━━━━━ Source data

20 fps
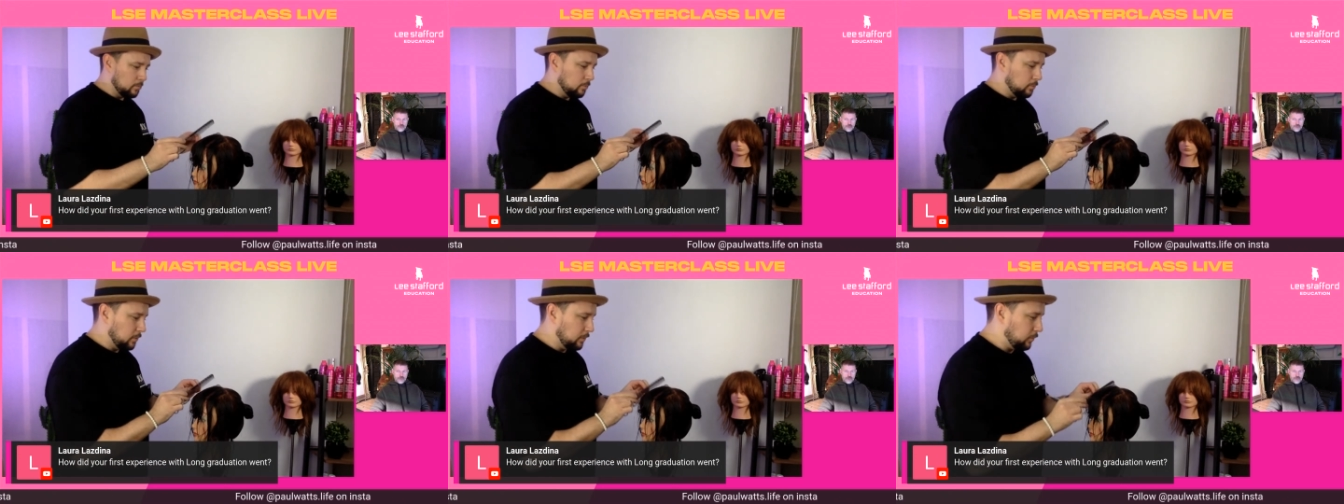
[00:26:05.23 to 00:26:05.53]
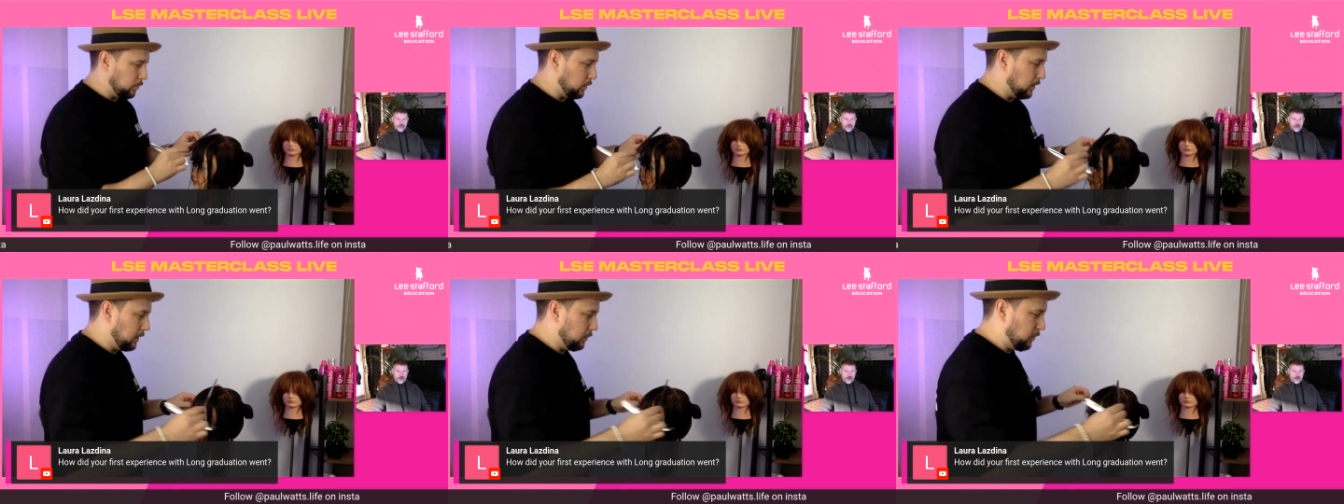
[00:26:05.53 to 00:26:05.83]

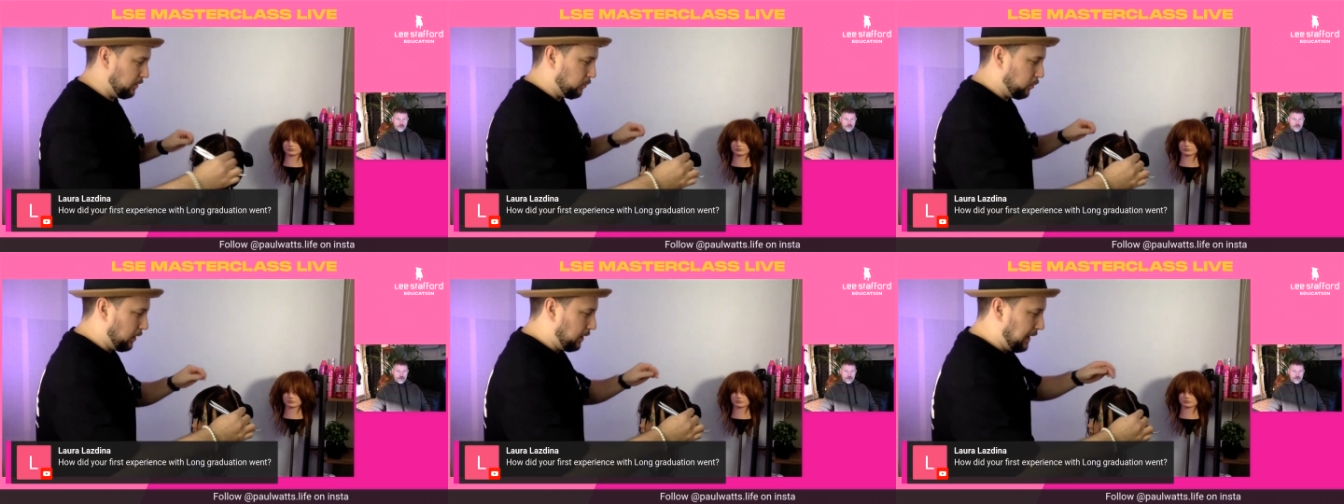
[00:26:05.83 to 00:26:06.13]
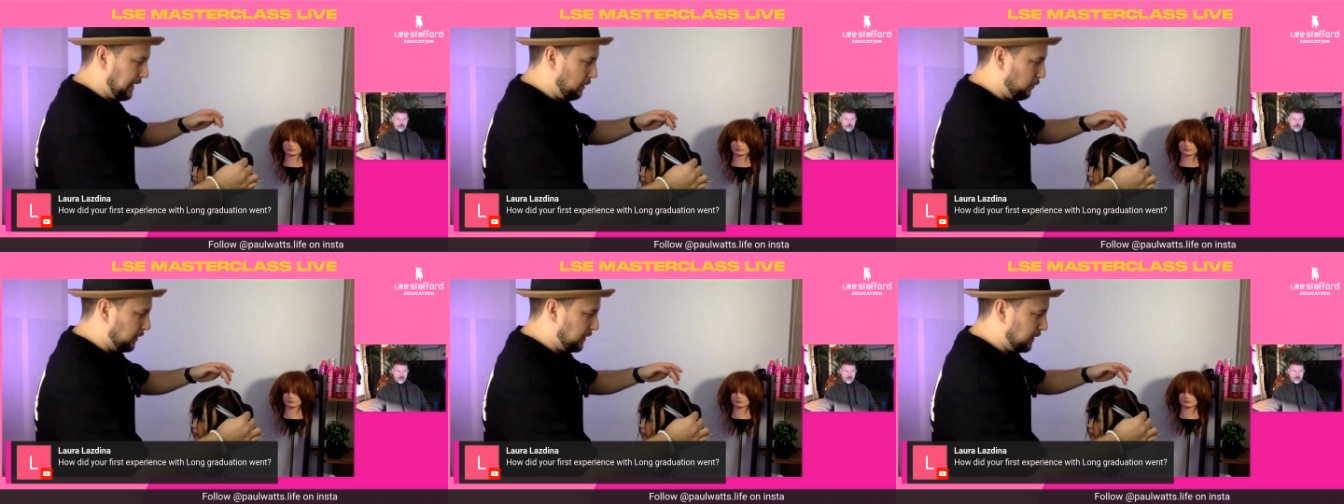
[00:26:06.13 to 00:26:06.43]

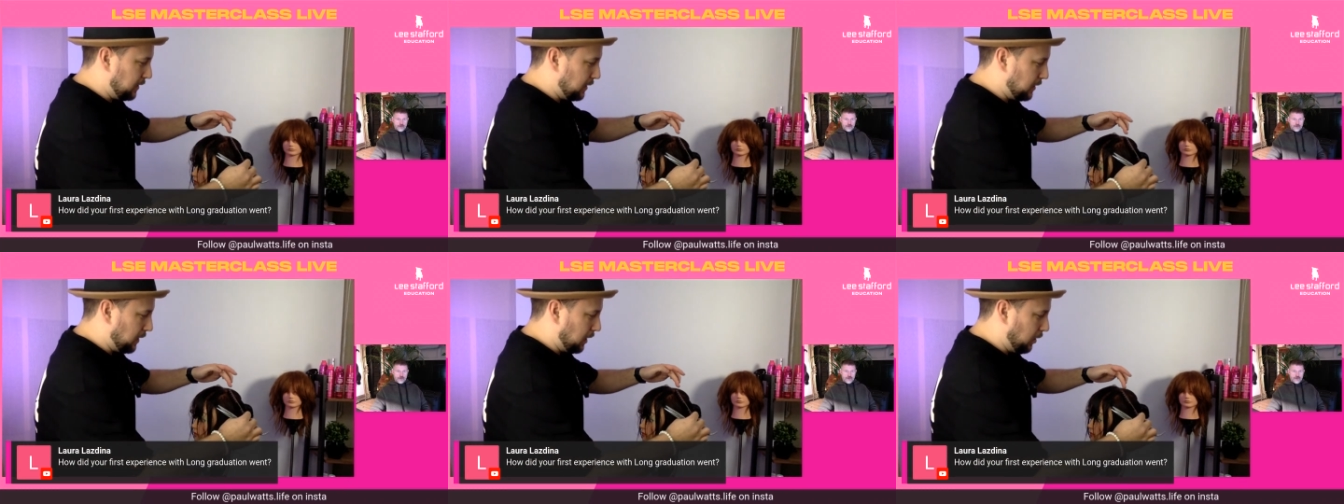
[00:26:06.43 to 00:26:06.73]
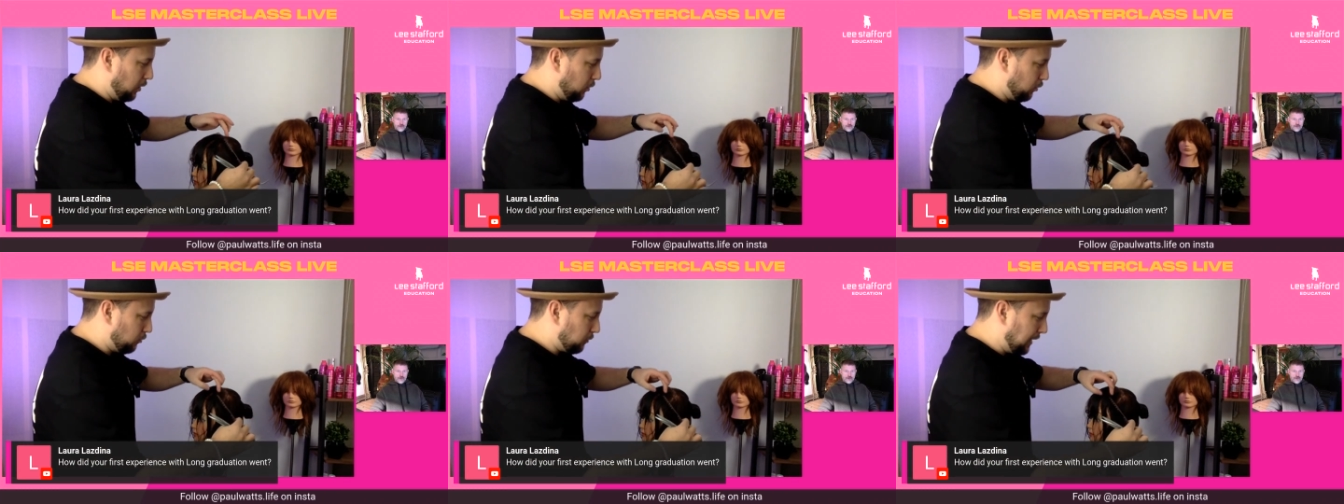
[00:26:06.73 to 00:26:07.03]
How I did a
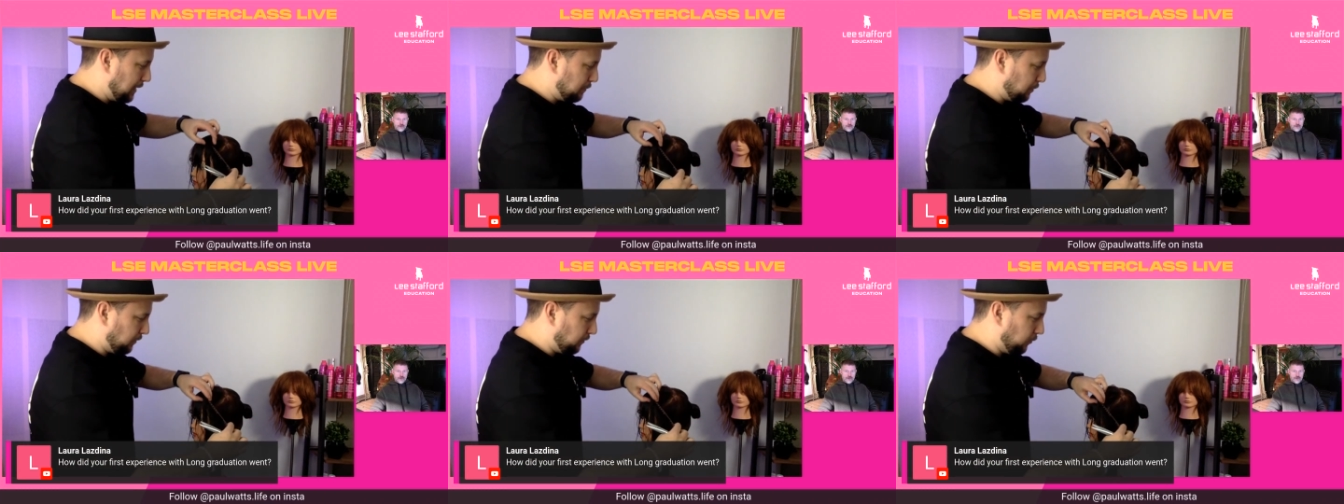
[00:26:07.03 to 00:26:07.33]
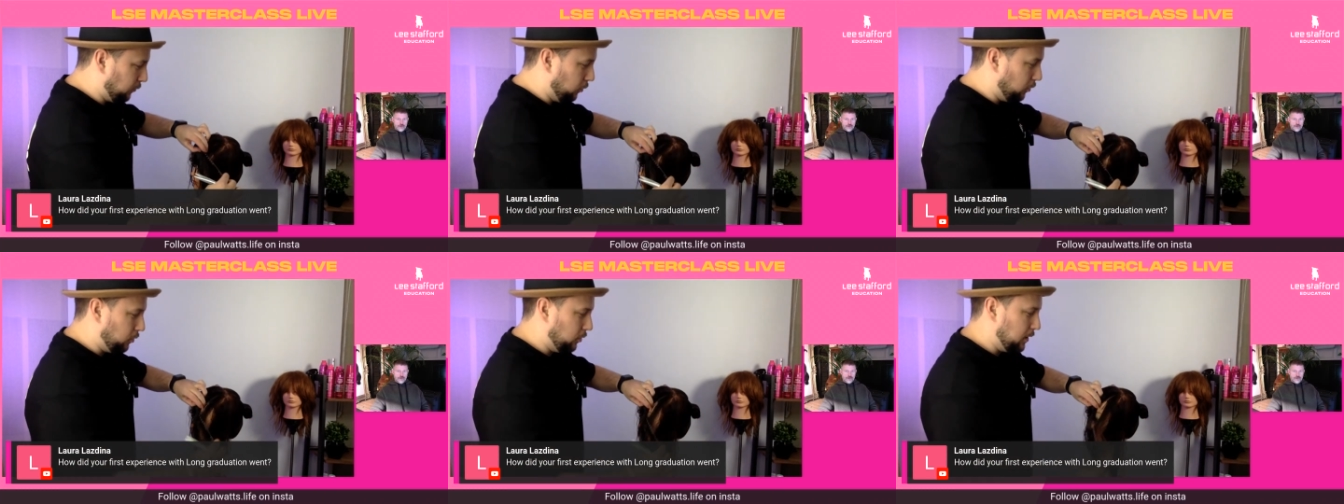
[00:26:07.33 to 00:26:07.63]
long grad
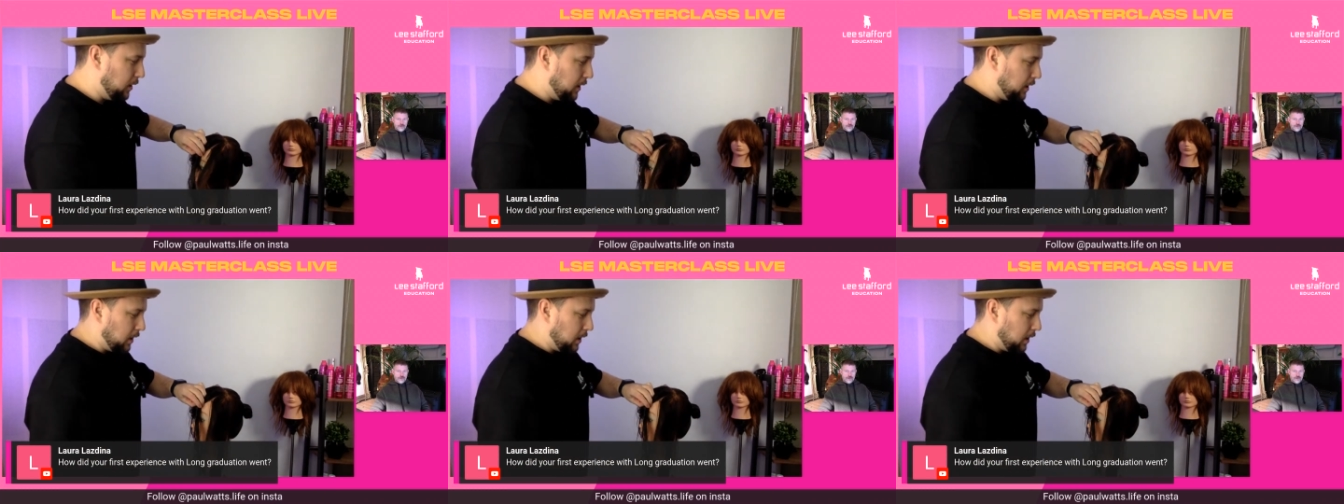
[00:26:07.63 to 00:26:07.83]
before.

━━━━━━━━━━

● **What the task asks**:
Return exactly the lines from the one containing "[00:26:05.83 to 00:26:06.13]" through the end of the records, leaving out every picture.

● **Solution for this problem**:
[00:26:05.83 to 00:26:06.13]
[00:26:06.13 to 00:26:06.43]

[00:26:06.43 to 00:26:06.73]
[00:26:06.73 to 00:26:07.03]
How I did a
[00:26:07.03 to 00:26:07.33]
[00:26:07.33 to 00:26:07.63]
long grad
[00:26:07.63 to 00:26:07.83]
before.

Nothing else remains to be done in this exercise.